Walking in the sunshine of your love
There's a great new one from Richard Dawson out today, which is available as a very limited Dinked Edition. And there's new ones from Bartees Strange, The Delines, The Cure, Horsegirl, and a great new Numero Group compilation. Scroll down for the goods, or here for more on each.

The title of Richard Dawson's new album End of the Middle is a suitably slippery contradiction, one that invites multiple interpretations: Middle-aging? Middle-class? The middle-point of Dawson's career? The centre of a record? Centrism in general? Polarisation? The possibility of having a balanced discussion about anything? Stuck in the middle with you? Middle England? Middling songwriting?
End of the Middle is a wonkily beautiful peer into the workings of the family unit, perhaps several generations of the same family: "I wanted this record to be small-scale and very domestic", Dawson explains, "to be stripped back, stark and naked, and let the lyrics and melodies speak for themselves and for the people in the songs". By paring things right back what is revealed is a suite of remarkably poised, oddly elegant, beautiful music.

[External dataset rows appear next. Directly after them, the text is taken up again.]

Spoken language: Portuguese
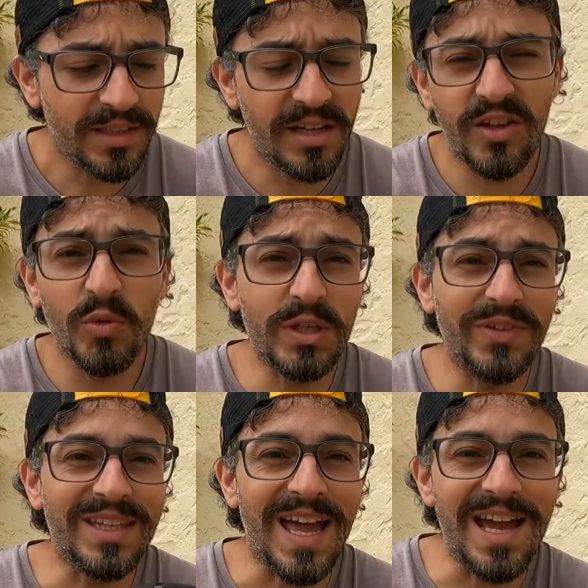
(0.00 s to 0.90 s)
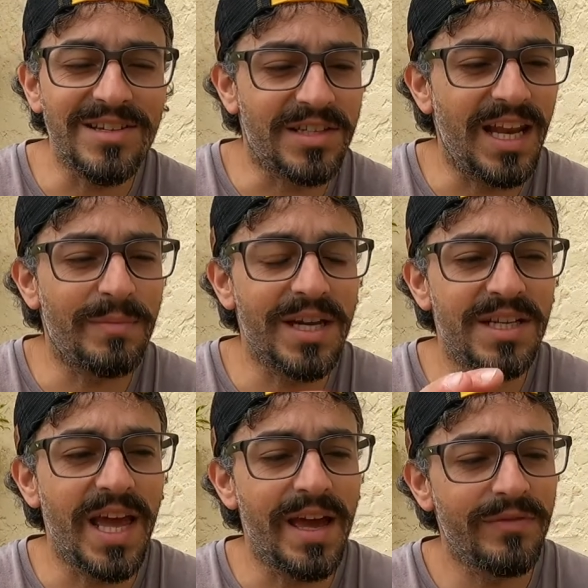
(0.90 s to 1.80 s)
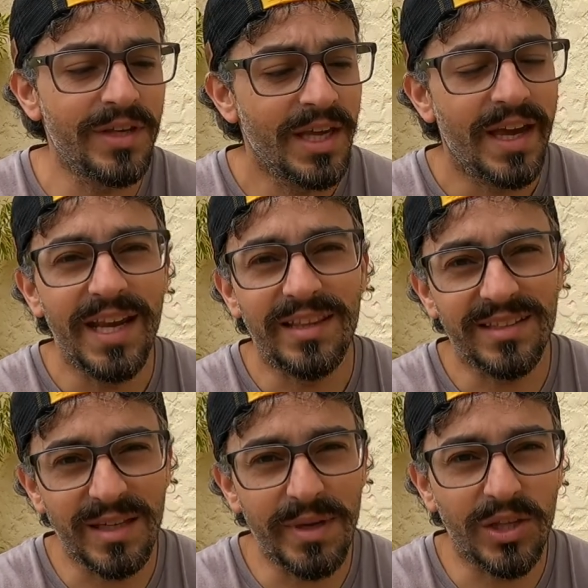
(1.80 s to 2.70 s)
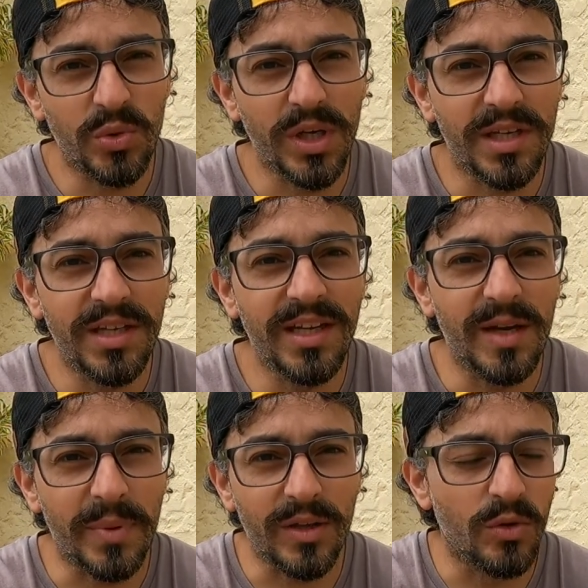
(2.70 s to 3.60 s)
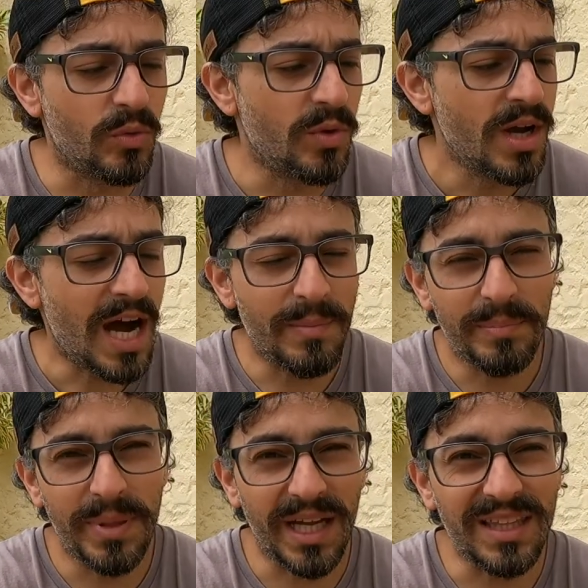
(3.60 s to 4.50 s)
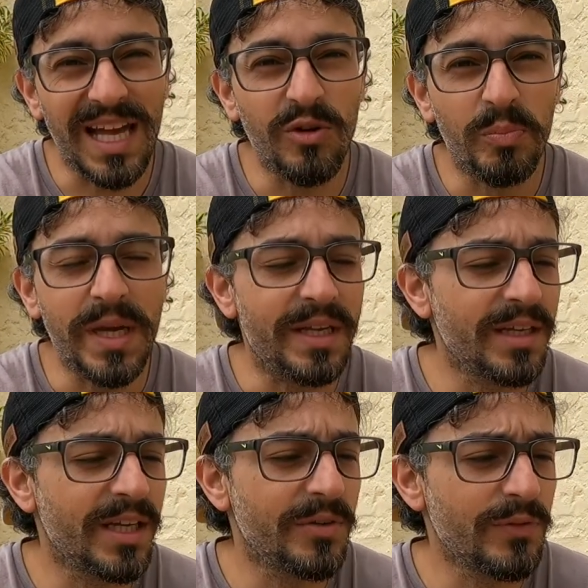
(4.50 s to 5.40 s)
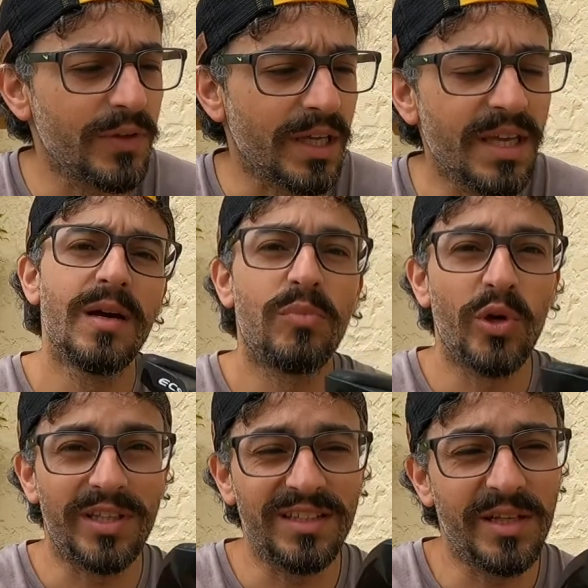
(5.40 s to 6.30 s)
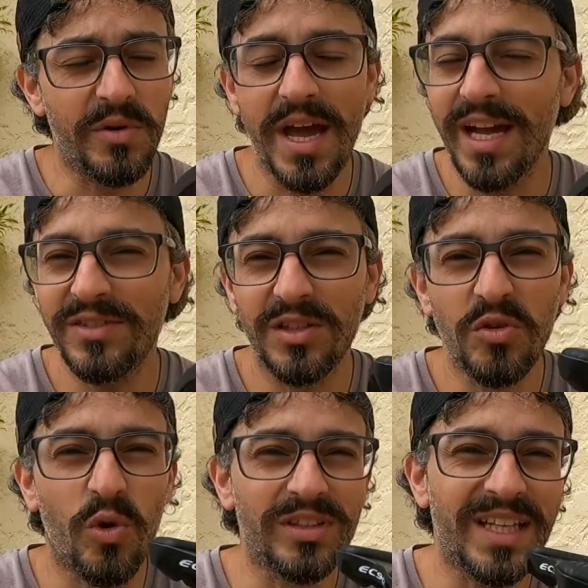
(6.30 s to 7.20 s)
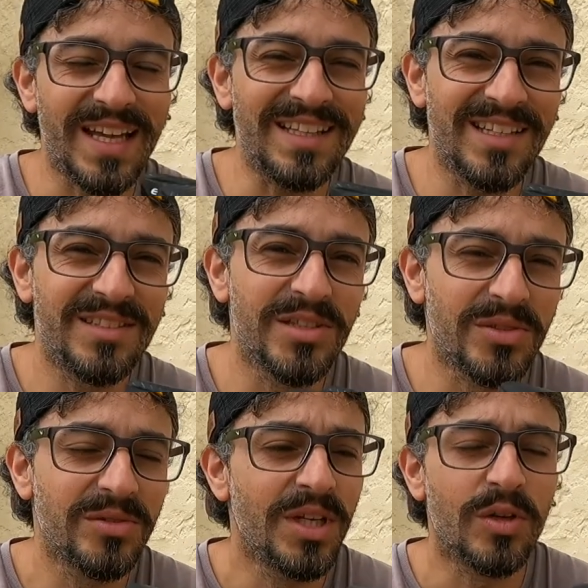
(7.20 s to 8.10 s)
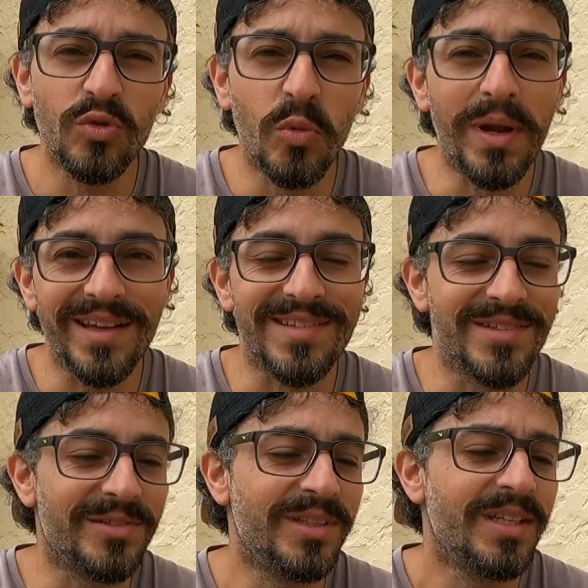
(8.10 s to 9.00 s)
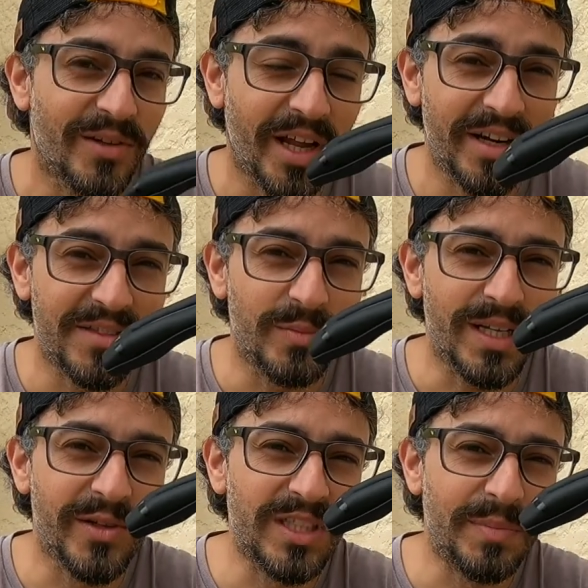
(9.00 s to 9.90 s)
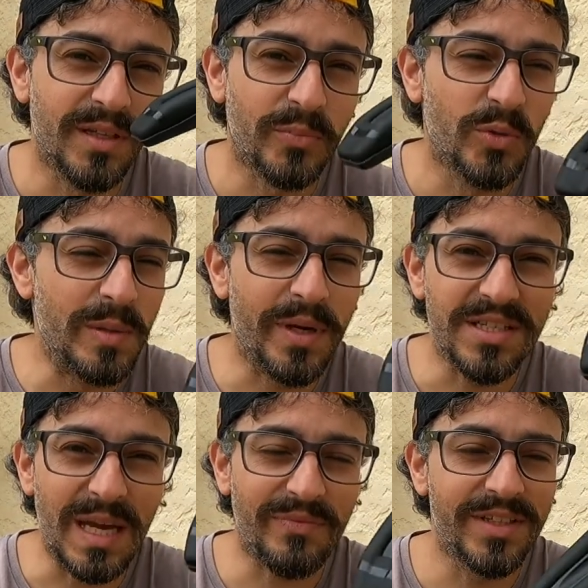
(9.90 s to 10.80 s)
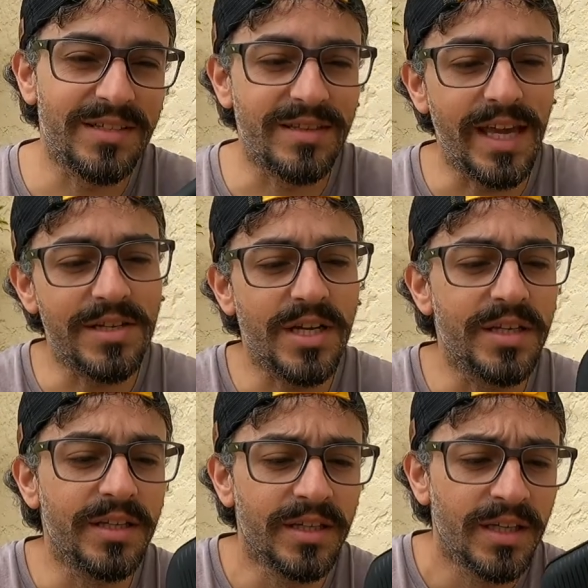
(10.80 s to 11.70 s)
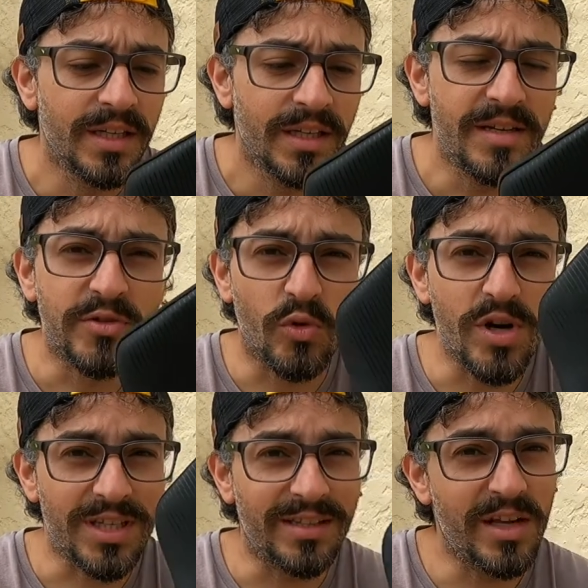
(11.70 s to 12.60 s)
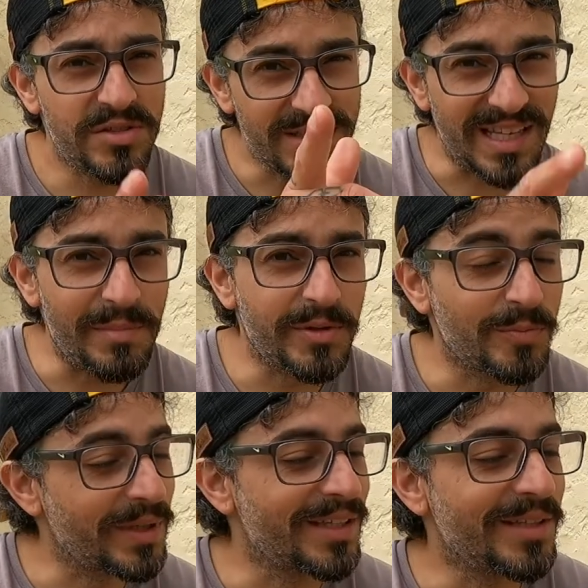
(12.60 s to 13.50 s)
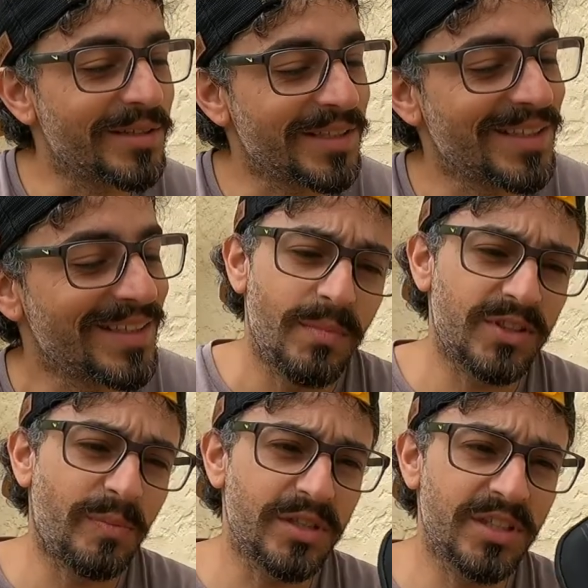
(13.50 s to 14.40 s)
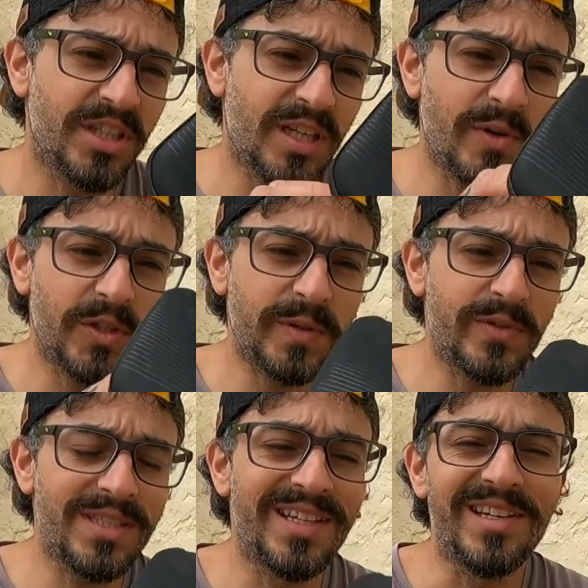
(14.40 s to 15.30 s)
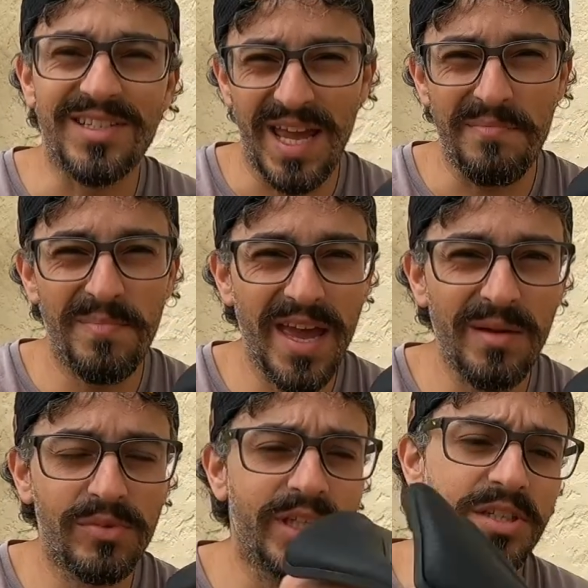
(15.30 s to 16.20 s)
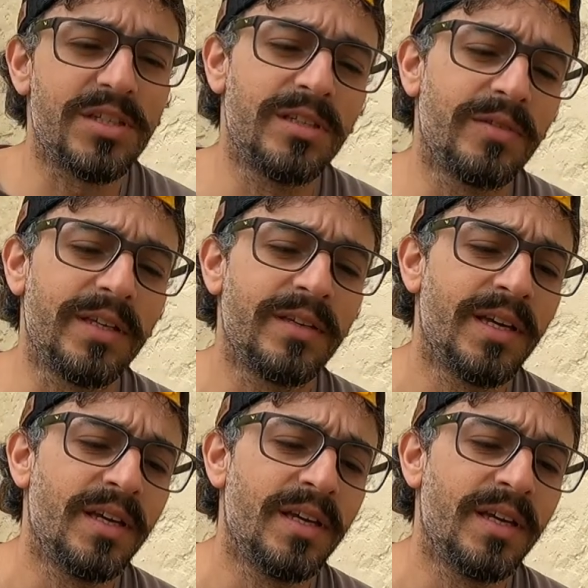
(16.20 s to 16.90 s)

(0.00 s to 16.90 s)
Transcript: Sim, ele tem algumas vantagens, que ele é mais leve, ele tem essa abertura aqui, né, para não apertar ali o períneo, enfim. Por R$ 81,00 você não encontra nada disso no Brasil. Então, eu quero agradecer o Matheus aí por, por me emprestar para fazer esse teste aí. E se eu gostar dele, tu já sabe que tu perdeu, né? Mas eu posso adiantar uma coisa para vocês. É bem bonitinho, hein?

Available as a limited Dinked Edition:
+Yellow vinyl*
+Bonus 7” featuring two exclusive tracks*
+12-page lyric booklet
+Numbered edition*
+Limited pressing of 1,000*
*EXCLUSIVE to Dinked Edition
The second (and very limited) Dinked Edition out today is from 4AD's Bartees Strange, where he incorporates formative influences from Parliament Funkadelic, Fleetwood Mac, and Neil Young, in to his interest in hip hop, indie, and modern rock. Literate country soul outfit The Delines have a new one, on limited brown vinyl. The Cure's album release show, recorded at the Troxy, has made it to vinyl. Numero Group lasso 16 Opry hopefuls from across the Numeroverse, corralling the timeless tropes of heartbreak, trouble, and the bottle on Barnyard Beehive. And Matador's New York-via-Chicago trio Horsegirl are back with their Cate Le Bon produced second LP, this time incorporating violins, synths, and gamelan in to their 90s indie sound, coming across like a bit more minimal Look Blue Go Purple.